Google's AI Workshop offers an incredibly rich collection of research experiments spanning the frontiers of AI research today. Unlike Google's production AI services and APIs, its AI Workshop is a place where it previews active areas of frontier research it is working on, allowing its research teams to engage with advanced external users to test new ideas, gather feedback and evolve pioneering ideas and tools that are advancing from the research lab to real-world applications.
One of these experiments is Google's "Semantic Similarity For Natural Language" API which takes a pair of sentences and calculates the probability that the former entails the latter. A pair of sentences like "What's the weather like outside?" and "Golden retrievers are dogs" will be scored as highly unrelated, whereas "What's the weather like outside?" and "It looks like it might rain in a bit" will be scored as very similar and that the first sentence entails the second (order matters).
Unlike traditional similarity metrics, the Similarity API abstracts away from the literal words used in each sentence and instead focuses on their high-level semantic topics and activities they describe. This means that sentences need not share any common words – it is the concepts they describe upon which they will be evaluated.
Could such a tool be used to split television news broadcasts into their component stories?
A typical television evening news broadcast recounts multiple stories over its 30 minute duration, running from story to story to story. Unlike commercial breaks there are no black screens, audio silence or other clear cues to clearly delineate stories and stories may even be interwoven. Camera change detection is also of little use, since a single story may be told through a sequence of shots alternating between the studio and multiple field locations. This means segmenting a broadcast into stories requires actually semantically evaluating its contents.
In theory, the closed captioning of such a broadcast should exhibit high similarity during a given story and low similarity during the transition period between stories. Thus, taking each sentence of closed captioning during a broadcast and comparing it to the previous sentence should yield a similarity score from the API that is high during a given story segment and dips suddenly sharply low in between segments. The API's abstraction away from the literal wording of each sentence means that the fast-paced stream-of-consciousness narrative of broadcast television that poses such a challenge to traditional clustering approaches should not pose as much of an obstacle to the API.
To test this hypothesis, the closed captioning of January 15, 2020's ABC World News Tonight With David Muir from the Internet Archive's Television News Archive was broken into sentences and each sentence compared with the sentence immediately before (the "One" column), two sentences before (the "Two" column) and three sentences (the "Three" column) before using the Similarity API. To test slightly longer segments, each pair of two sentences were then compared with the two preceding sentences (the "Two-Two" column).
The final spreadsheet with all of the similarity scores can be downloaded here. Each row represents a single line of closed captioning, with the "Timecode" column recording its offset in seconds from the start of the broadcast and the URL column containing the URL of the clip on the Archive's website. The columns reflect the raw scores as output by the API and particularly sharp drops were manually highlighted with darker colors indicating a larger change. Note that due to a recording glitch in the original source video file, the timecodes reset on row 43, so the URLs to the video clips may be slightly off.

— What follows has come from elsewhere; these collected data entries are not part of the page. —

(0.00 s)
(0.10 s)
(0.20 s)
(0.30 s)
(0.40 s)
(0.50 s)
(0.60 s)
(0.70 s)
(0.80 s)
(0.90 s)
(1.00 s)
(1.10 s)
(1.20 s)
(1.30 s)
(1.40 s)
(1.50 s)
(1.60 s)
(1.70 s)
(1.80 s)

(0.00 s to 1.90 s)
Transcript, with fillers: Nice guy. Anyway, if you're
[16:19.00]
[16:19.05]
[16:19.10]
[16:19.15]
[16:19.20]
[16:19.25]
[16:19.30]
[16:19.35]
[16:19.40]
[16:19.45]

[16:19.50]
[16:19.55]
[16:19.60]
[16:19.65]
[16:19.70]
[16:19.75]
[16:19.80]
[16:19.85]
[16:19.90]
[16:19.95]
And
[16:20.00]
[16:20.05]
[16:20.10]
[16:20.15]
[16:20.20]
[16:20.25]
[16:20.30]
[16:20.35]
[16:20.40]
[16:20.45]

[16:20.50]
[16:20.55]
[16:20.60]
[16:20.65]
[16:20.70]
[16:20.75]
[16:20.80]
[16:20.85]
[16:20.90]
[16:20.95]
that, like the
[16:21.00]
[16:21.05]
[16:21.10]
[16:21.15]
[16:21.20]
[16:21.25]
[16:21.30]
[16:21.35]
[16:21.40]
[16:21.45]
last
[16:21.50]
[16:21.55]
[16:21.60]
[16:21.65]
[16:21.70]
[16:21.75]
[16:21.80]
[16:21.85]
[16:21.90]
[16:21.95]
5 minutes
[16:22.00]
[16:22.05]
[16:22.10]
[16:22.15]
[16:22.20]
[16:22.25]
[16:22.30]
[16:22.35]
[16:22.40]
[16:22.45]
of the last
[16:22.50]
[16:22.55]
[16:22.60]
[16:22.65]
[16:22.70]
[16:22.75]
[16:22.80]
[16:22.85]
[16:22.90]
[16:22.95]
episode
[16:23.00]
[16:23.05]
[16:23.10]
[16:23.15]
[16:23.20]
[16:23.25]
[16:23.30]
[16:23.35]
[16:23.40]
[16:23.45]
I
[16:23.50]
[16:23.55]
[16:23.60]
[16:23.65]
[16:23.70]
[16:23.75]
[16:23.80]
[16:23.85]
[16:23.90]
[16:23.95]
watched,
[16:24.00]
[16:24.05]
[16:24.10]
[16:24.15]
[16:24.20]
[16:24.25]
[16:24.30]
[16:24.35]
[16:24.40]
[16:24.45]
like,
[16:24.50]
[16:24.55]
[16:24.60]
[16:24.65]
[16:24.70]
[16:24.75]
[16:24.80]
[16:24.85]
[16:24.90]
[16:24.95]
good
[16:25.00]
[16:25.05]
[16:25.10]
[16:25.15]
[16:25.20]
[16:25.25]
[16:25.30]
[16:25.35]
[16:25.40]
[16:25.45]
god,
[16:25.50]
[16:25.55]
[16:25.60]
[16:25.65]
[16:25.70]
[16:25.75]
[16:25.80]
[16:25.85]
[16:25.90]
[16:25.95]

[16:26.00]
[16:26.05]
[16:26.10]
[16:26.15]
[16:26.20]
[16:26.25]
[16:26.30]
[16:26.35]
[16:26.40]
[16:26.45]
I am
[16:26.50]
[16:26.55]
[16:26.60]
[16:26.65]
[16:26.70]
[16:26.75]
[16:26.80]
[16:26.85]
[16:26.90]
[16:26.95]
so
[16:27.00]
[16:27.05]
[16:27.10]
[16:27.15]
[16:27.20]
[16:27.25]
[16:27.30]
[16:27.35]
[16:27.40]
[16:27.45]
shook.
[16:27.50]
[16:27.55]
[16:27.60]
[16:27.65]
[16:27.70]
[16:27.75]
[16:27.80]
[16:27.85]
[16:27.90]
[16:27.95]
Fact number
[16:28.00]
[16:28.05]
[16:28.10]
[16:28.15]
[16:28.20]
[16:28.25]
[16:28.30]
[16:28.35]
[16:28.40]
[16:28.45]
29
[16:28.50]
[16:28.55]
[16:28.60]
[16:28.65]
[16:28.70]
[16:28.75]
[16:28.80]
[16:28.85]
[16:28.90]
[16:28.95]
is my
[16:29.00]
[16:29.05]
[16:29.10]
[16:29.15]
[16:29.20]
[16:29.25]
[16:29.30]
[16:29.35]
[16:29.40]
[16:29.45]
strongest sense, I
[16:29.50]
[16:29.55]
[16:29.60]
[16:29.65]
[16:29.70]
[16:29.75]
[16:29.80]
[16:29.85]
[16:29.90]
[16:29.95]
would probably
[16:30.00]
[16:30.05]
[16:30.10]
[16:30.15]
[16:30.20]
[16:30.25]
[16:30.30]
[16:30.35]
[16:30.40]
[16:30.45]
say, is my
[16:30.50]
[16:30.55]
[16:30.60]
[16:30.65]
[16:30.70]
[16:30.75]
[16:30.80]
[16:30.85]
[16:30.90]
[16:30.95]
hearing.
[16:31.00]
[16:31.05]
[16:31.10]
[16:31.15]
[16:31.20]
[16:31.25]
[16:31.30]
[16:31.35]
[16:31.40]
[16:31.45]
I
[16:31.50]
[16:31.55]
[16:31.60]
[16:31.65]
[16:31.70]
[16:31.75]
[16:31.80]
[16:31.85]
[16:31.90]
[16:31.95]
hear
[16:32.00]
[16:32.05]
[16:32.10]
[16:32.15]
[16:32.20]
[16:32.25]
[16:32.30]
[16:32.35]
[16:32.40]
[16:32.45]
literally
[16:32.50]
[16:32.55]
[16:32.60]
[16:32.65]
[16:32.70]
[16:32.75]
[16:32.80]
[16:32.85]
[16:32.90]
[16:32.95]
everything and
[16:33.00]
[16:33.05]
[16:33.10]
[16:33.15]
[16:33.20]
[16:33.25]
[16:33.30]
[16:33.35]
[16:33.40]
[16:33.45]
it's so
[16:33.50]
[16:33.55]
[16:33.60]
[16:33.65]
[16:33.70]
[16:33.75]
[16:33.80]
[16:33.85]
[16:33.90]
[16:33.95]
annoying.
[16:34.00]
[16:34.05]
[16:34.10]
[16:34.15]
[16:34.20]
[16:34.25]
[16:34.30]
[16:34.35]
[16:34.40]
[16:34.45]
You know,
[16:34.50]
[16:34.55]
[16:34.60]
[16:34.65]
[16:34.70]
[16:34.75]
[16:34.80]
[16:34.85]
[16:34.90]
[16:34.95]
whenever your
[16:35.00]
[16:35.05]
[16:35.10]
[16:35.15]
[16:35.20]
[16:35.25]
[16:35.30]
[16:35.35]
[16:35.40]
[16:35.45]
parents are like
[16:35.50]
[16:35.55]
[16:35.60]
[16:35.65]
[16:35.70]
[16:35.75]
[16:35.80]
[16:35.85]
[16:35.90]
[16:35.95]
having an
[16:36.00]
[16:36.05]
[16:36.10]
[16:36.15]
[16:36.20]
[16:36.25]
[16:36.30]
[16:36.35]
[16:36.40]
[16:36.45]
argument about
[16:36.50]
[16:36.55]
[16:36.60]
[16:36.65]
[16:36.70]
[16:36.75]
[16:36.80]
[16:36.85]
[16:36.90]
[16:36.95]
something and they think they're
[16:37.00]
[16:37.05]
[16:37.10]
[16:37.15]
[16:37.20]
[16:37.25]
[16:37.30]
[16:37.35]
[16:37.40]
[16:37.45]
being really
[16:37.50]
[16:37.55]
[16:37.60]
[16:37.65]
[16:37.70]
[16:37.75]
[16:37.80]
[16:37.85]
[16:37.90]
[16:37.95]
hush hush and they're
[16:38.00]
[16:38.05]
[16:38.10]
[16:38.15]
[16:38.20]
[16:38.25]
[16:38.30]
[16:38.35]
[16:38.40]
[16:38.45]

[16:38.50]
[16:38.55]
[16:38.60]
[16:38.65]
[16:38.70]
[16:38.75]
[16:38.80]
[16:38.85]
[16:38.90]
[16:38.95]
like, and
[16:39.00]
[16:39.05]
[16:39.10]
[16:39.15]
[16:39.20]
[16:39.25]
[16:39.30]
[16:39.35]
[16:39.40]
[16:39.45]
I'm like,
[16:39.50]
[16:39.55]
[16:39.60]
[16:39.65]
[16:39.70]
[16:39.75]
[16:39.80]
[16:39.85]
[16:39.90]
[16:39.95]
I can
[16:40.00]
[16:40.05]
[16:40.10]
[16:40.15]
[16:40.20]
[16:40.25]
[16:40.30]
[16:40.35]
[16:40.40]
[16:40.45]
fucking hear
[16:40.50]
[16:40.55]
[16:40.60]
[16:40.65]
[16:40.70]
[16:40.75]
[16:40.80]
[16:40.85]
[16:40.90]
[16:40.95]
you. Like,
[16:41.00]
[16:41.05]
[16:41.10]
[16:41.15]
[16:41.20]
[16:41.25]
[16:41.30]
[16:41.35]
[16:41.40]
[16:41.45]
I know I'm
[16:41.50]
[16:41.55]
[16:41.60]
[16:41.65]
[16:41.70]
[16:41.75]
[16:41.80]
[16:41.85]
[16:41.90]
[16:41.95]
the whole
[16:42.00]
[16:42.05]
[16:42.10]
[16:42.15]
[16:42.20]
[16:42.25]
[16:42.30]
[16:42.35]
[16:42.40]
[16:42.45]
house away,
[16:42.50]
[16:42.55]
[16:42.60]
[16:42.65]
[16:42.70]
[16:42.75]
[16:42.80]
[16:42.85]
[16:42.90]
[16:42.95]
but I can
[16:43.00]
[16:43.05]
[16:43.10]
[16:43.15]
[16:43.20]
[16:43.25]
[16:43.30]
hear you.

As predicted, similarity scores are very high during a story and drop sharply during the transition periods. Interestingly, drops in similarity scores during several of the stories reflect changes in narration and framing of the story, pivoting from Congress' impeachment actions to the backstory behind the impeachment.
The extremely promising results here suggest that with additional fine-tuning of the sentence inputs (such as using a larger rolling window) and adaptive thresholding, it should be possible to fully automatically segment arbitrary television news broadcasts into their component stories and even go a step further towards breaking stories into specific frames and narratives, all without any human intervention.
We're tremendously excited to explore this further!